Tuesday, April 25, 2023

Ambrosiaster on Merit and Reward

The following comes from:

 

Ali Bonner, The Myth of Pelagianism (British Academy Monographs; Oxford: Oxford University Press, 2018), 191-92

 

Ambrosiaster on merit and reward

 

Ambrosiaster used the language of ‘merits’ (merita) and ‘rewards’ (praemia) to sell his brand of Christianity to his readers just as freely as Evagrius and Jerome did. He advertised a direct equation between virtue and reward just as they had done.281 He compared David and Saul in order to illustrate how their autonomous decisions determined their merit, which in turn determined God’s judgement:

 

[Saul] was furious because twice his prayers were not heard, since he was unworthy.

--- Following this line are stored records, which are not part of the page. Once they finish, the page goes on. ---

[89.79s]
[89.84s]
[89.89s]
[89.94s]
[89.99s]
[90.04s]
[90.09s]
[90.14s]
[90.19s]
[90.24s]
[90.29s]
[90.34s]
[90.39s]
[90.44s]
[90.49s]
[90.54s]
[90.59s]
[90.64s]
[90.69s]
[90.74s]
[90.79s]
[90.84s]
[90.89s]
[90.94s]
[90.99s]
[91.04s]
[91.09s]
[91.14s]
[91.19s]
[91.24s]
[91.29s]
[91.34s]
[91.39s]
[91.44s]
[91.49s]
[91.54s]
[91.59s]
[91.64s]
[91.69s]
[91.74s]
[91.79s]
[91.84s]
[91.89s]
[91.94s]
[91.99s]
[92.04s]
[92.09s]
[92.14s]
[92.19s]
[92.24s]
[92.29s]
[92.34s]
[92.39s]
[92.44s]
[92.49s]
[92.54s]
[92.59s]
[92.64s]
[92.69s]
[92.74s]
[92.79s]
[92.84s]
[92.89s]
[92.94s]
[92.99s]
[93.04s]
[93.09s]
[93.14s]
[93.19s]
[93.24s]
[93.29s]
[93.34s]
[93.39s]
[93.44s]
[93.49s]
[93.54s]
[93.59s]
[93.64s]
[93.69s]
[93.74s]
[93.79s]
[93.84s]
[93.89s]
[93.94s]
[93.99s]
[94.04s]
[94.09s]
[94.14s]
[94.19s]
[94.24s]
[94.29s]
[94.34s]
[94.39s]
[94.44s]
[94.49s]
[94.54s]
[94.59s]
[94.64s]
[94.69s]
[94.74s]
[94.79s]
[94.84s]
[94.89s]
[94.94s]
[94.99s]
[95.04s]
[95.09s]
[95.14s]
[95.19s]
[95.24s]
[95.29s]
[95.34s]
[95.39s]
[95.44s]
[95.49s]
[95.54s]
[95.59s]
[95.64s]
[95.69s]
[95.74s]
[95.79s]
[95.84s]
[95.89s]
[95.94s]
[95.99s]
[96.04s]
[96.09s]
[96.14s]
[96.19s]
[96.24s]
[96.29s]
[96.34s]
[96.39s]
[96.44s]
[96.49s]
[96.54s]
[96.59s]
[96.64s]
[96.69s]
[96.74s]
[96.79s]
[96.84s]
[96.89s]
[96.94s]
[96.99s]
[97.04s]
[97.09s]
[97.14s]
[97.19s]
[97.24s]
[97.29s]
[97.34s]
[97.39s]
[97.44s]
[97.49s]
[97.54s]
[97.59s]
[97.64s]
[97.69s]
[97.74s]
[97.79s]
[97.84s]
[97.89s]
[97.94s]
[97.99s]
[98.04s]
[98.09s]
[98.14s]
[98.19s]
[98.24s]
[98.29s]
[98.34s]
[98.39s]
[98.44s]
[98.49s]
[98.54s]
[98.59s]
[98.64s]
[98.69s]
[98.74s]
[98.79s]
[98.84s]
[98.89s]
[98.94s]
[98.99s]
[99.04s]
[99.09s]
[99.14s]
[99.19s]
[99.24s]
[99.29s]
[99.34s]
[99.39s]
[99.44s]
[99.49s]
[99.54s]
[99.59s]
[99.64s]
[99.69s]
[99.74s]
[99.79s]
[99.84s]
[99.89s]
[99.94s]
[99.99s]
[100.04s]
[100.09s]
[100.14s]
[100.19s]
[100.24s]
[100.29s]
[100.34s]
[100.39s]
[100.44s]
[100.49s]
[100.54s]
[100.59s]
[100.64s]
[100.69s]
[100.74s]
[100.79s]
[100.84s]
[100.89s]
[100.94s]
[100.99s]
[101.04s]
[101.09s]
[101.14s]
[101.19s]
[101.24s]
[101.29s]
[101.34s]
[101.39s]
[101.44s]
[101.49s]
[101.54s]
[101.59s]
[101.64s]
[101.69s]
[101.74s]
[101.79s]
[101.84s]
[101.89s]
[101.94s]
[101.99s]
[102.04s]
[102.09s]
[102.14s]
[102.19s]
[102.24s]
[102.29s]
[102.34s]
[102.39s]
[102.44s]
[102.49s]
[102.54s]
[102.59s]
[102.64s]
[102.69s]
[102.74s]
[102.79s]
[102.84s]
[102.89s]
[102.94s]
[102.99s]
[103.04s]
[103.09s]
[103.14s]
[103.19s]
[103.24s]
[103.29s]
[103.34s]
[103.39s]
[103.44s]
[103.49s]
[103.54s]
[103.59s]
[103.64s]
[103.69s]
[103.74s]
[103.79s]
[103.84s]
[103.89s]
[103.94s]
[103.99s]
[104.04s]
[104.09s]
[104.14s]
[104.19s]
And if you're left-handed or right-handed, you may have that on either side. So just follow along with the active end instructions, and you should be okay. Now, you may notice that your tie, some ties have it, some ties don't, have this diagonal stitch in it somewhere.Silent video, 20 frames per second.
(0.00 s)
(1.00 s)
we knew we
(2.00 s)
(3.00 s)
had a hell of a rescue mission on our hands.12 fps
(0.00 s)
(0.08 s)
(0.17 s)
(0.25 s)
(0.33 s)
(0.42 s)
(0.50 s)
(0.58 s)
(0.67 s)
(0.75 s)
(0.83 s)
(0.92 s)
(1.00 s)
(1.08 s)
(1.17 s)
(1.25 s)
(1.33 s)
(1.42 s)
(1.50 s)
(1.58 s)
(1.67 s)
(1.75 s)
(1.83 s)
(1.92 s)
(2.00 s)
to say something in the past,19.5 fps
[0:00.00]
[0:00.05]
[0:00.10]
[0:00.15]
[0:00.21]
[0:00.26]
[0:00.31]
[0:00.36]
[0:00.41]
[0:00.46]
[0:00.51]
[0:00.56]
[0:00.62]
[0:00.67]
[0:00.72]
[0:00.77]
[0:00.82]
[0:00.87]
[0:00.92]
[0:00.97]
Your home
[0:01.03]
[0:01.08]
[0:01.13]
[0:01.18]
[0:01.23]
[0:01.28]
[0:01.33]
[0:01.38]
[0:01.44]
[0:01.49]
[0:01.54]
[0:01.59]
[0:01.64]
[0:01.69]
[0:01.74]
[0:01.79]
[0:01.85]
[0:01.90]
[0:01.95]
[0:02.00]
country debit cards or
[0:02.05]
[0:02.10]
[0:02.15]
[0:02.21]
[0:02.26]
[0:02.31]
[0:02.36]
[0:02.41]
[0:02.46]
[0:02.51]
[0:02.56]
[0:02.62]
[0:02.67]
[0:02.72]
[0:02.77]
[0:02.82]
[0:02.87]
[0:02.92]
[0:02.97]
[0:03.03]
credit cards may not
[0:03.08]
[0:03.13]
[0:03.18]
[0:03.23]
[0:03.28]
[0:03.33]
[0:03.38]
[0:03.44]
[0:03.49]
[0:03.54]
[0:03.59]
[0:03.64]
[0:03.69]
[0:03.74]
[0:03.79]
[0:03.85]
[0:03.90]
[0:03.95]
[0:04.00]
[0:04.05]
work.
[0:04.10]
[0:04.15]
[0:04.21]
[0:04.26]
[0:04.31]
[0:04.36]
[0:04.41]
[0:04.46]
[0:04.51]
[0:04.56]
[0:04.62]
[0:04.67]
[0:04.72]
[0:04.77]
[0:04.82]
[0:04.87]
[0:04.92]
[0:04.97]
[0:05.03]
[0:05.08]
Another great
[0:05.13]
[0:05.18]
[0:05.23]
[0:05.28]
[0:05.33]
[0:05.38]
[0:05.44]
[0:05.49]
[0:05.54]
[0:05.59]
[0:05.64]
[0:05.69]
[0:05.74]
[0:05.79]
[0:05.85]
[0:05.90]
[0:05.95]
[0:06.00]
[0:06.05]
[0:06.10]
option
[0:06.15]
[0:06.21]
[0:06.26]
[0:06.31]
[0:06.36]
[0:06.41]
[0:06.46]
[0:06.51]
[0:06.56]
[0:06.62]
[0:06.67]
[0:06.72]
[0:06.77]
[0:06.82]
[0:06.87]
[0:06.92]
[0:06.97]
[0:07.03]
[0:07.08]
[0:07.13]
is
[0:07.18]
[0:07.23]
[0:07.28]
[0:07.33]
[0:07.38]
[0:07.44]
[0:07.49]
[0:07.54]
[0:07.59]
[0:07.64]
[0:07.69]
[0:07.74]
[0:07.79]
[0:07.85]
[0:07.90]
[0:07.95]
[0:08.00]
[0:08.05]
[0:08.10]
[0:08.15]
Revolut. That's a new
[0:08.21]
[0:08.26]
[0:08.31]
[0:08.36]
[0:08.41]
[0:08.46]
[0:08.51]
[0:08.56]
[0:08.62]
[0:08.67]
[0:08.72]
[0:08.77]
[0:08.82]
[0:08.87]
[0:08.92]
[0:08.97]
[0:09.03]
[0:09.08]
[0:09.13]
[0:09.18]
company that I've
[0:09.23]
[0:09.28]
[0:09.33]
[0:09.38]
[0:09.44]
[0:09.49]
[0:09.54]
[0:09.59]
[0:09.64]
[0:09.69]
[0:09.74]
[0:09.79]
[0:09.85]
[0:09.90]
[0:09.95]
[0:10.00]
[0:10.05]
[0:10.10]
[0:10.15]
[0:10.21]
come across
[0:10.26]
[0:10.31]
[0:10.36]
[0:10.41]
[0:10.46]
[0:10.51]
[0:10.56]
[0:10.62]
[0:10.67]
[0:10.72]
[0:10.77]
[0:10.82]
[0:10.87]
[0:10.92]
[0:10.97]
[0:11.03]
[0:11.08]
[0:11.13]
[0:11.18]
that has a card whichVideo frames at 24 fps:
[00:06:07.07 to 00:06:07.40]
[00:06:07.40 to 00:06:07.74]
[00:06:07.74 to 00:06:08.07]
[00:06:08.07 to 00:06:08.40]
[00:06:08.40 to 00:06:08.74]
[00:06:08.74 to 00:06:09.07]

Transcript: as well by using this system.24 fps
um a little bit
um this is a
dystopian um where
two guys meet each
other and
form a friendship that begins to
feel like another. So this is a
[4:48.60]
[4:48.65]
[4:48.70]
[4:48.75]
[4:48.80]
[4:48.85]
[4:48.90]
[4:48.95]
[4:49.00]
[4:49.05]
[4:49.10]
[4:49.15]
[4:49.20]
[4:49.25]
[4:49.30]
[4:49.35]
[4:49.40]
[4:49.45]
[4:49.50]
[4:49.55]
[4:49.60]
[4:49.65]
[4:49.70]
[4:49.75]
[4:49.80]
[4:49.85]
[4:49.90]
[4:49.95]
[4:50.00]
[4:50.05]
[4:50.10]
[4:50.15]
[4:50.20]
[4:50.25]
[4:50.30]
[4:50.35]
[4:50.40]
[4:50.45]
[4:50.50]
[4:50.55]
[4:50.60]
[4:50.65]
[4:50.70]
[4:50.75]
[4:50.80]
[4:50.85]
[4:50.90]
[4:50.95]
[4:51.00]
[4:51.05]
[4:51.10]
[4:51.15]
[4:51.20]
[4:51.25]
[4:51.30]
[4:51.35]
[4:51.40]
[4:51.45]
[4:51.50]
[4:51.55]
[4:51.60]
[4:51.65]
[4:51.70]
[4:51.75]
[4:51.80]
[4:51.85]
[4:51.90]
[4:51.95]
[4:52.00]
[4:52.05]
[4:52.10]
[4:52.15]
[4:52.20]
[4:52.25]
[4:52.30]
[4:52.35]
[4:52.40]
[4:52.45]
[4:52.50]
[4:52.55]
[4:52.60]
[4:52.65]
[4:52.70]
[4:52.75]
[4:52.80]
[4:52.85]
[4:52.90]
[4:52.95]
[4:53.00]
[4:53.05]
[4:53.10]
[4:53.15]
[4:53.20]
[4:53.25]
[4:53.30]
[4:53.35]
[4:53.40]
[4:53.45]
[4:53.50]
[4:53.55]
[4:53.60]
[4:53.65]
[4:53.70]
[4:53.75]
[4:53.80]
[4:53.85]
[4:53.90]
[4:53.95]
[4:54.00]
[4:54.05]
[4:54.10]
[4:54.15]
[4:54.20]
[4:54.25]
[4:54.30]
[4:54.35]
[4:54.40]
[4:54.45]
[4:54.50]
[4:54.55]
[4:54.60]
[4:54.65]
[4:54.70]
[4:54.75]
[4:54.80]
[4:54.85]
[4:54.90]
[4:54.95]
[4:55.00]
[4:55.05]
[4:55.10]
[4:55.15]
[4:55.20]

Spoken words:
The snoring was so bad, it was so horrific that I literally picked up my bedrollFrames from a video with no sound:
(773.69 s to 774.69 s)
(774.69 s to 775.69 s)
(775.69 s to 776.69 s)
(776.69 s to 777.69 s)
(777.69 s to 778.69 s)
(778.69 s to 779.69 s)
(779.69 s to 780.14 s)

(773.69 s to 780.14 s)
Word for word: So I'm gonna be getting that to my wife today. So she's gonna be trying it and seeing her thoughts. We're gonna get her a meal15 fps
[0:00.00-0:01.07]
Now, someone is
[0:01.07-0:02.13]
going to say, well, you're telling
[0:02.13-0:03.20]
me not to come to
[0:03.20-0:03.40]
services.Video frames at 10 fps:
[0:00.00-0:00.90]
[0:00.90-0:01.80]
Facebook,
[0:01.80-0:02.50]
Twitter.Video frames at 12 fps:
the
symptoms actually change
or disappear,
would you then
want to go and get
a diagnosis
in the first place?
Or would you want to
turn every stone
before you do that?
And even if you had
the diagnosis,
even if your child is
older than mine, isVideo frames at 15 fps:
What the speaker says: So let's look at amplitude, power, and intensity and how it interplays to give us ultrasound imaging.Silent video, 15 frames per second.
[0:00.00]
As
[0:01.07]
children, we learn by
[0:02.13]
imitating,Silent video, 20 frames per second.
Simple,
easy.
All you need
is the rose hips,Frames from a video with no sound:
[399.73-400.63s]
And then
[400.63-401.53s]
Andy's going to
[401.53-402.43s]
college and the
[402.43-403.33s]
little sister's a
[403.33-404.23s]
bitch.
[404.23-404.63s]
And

But rather than persist with prayer so that he would have created merit in himself, through which he would have become worthy, instead impatient and indignant at God’s judgement, he sought help from idols that he had previously condemned as worthless. See then how it is clear that the judgement of God’s foreknowledge is just, even to those who do not want it.282

 

Ambrosiaster’s interpretation of the simile of the potter shaping pots at Rom. 9:21 made God’s justice paramount, and this justice referred back to God’s foreknowledge of autonomous human decisions.283

 

This is a very brief survey of the extent to which the author known as Ambrosiaster took the same interpretative standpoint as Pelagius did later. It serves to illustrate the typical content of ‘vulgate’ doctrine in circulation in the Latin West in the late 4th century. It also shows how far interpretation of the Bible was an unsupervised arena in which individuals were free to express themselves and to think creatively in writing. This presumption of free discussion was the norm inherited from classical traditions of philosophical enquiry and the rhetorical educational system.284

 

Notes for the Above:

 

(281) Ambrosiaster, In epistolas Paulinas, on Rom. 5:3 (ed. Vogels, CSEL 81/1, p. 153), Ambrosiaster stated that virtue, in the form of steadfast hope: ‘Has great merit with God’; ‘Magnum meritum est apud Deum.’

 

(282) Ambrosiaster, In epistolas Paulinas, on Rom. 9:16 (ed. Vogels, CSEL 81/1, p. 323), ‘[Saul] furens, quia semel et iterum non sit auditus, cum esset indignus, nec in prece perstitit, ut meritum sibi faceret, per quod esset dignus, sed inpatiens et de Dei iudicio indignatus ab idolis, quae prius uelut nullius momenti damnauerat, auxilium requisiuit. Ecce iustum esse iudicium praescientiae Dei etiam nolentibus manifestum est.’

 

(283) Ambrosiaster, In epistolas Paulinas, on Rom. 9:21 (ed. Vogels, CSEL 81/1, p. 329), ‘For as I said earlier, he knows who ought to be shown mercy’; ‘Scit enim cuius debeat misereri, sicut supra memoraui.’

 

(284) Cameron, Christianity and the Rhetoric of Empire, p. 222.